The client. Always. If the server generates it, the client doesn’t know the key for its retry. The typical pattern is crypto.randomUUID() generated before the first attempt and reused on retries.
I keep idempotency keys for 24 hours. Long enough for retries, short enough to not fill the database. A cron job cleans expired keys hourly. Also important: we hash the request body and reject mismatches with a 422 if someone reuses a key with different parameters. Stripe does the same thing.

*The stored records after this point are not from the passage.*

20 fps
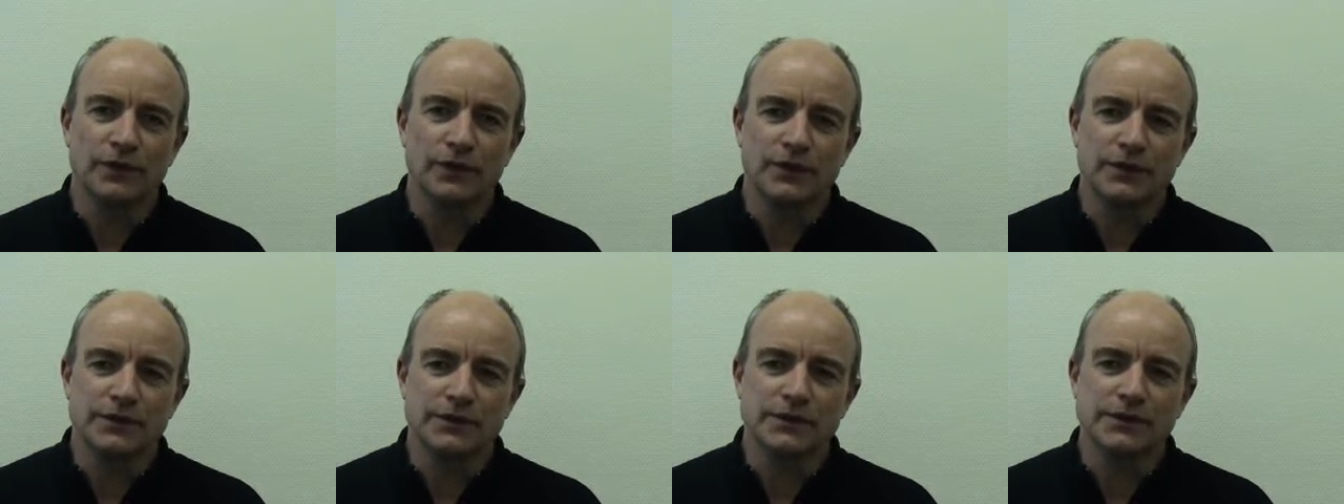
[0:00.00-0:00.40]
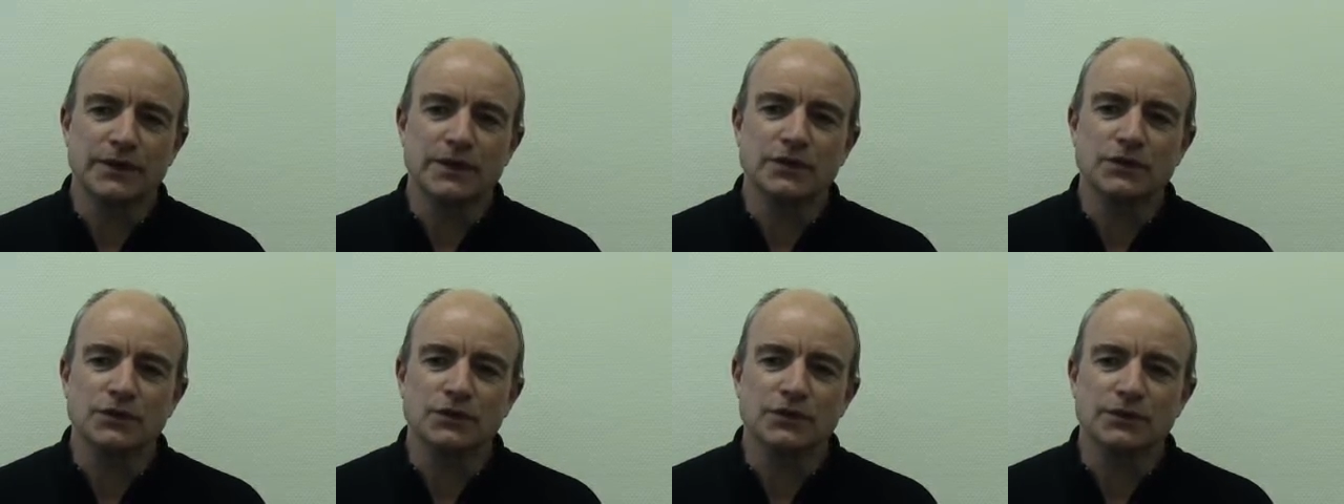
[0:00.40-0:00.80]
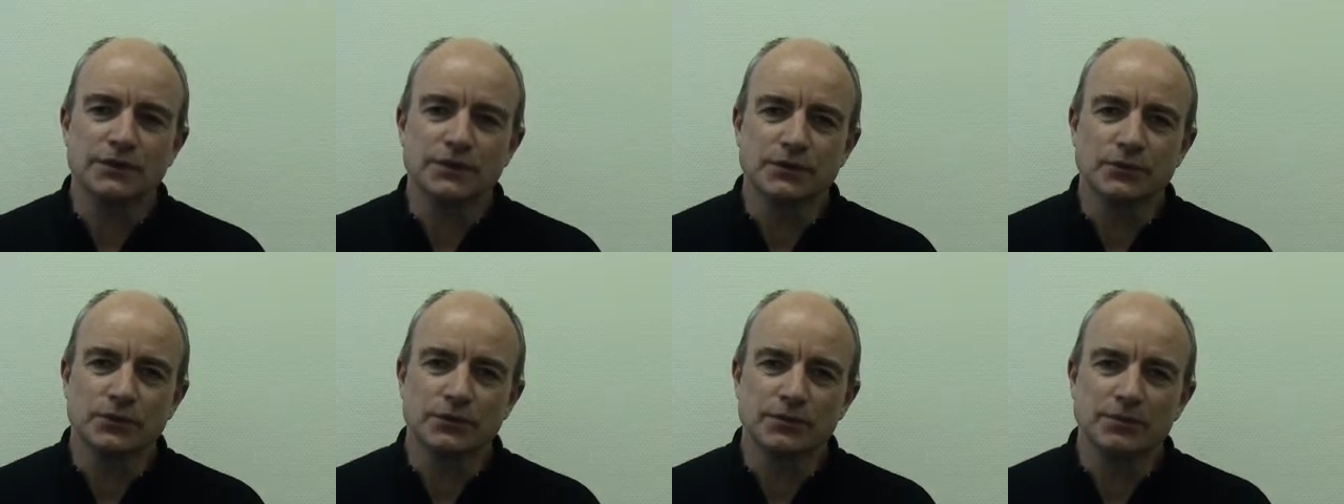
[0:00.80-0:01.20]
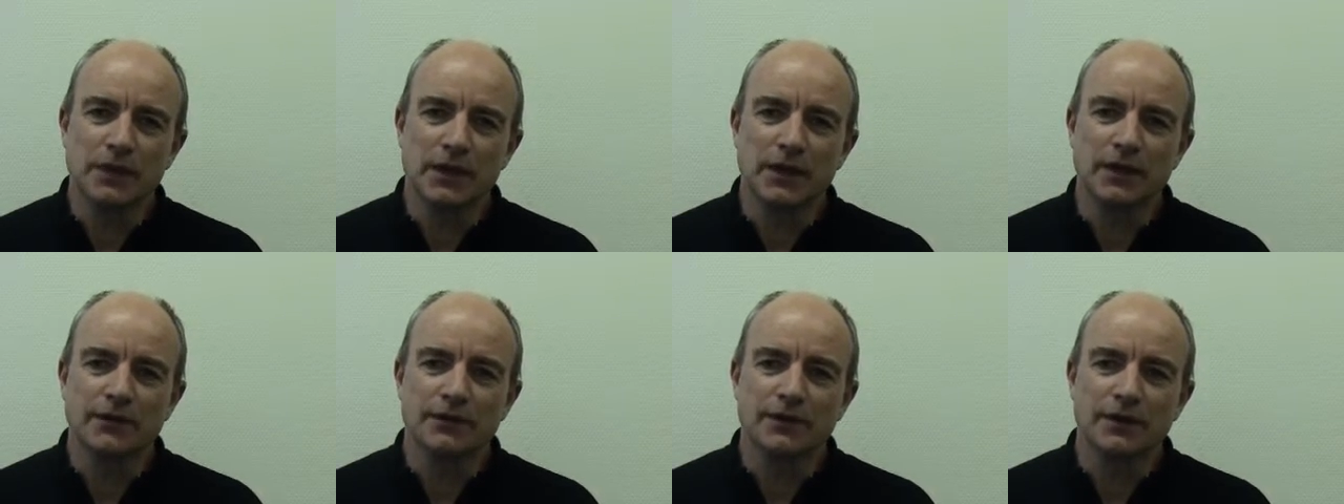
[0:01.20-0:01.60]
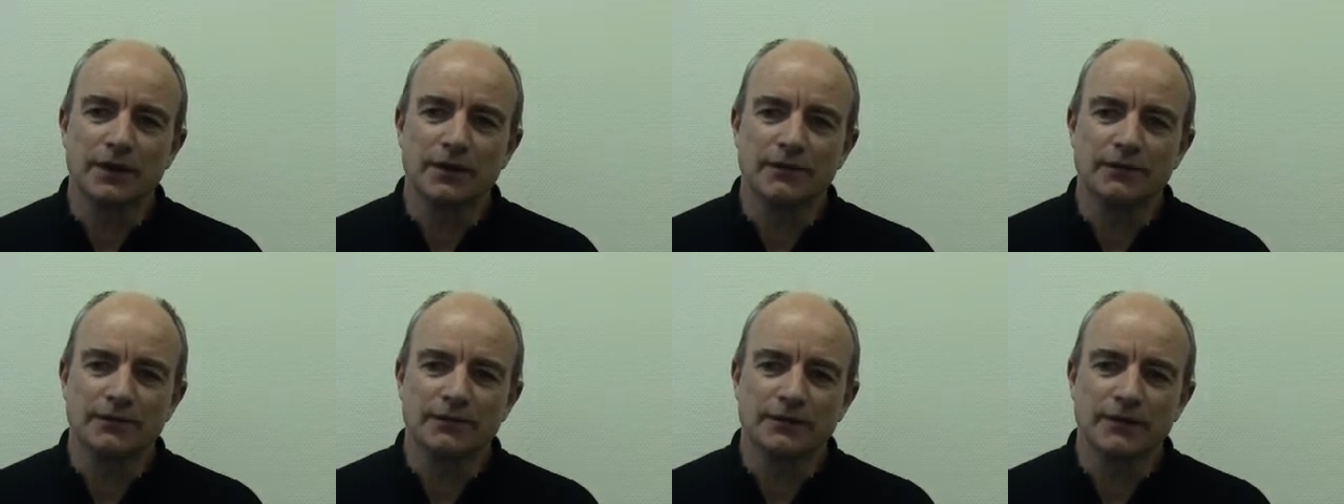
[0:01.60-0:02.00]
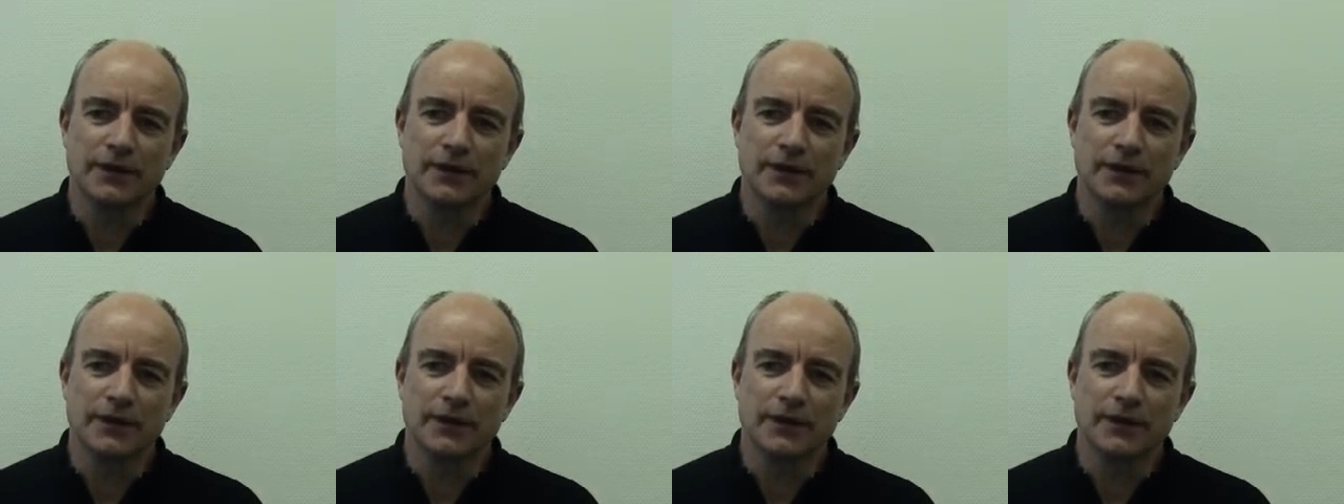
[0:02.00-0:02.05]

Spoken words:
the distinctions that was made that I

Retry Storms: The Amplification Problem
When your server is slow, clients retry. Those retries add load, making the server slower, causing more retries. Defenses: exponential backoff with jitter on the client, server-side rate limiting per idempotency key, and Retry-After headers.
// Exponential backoff with jitter - the jitter prevents synchronized retry waves
function backoffWithJitter(attempt: number): number {
const base = Math.min(1000 * Math.pow(2, attempt), 30000);
const jitter = Math.random() * base * 0.5;
return base + jitter;
}Database-Level Deduplication
Add a unique constraint as a final safety net, even with application-level idempotency:
INSERT INTO payments (idempotency_key, customer_id, amount, currency, status)
VALUES ($1, $2, $3, $4, 'pending')
ON CONFLICT (idempotency_key) DO NOTHING
RETURNING *;If the insert returns no rows, the payment already exists. Query and return the existing record. For operations with natural keys (like a “like” button where user + post is unique), use ON CONFLICT on the business identifiers directly instead of opaque UUIDs.
The Full Picture
Every non-GET API endpoint that has side effects should be idempotent. For some, it’s natural (PUT, DELETE). For POST endpoints that create resources or trigger actions, you need explicit idempotency keys.
The implementation has three layers:
- Client: Generates a UUID before the first request, reuses it on retries, uses exponential backoff with jitter
- Application: Checks the idempotency key, acquires a lock, executes the operation, stores the response
- Database: Unique constraints as a final safety net against duplicates
Skip any of these layers and you’re leaving a gap. The CEO’s Slack message after a double charge is much worse than the afternoon it takes to build this properly.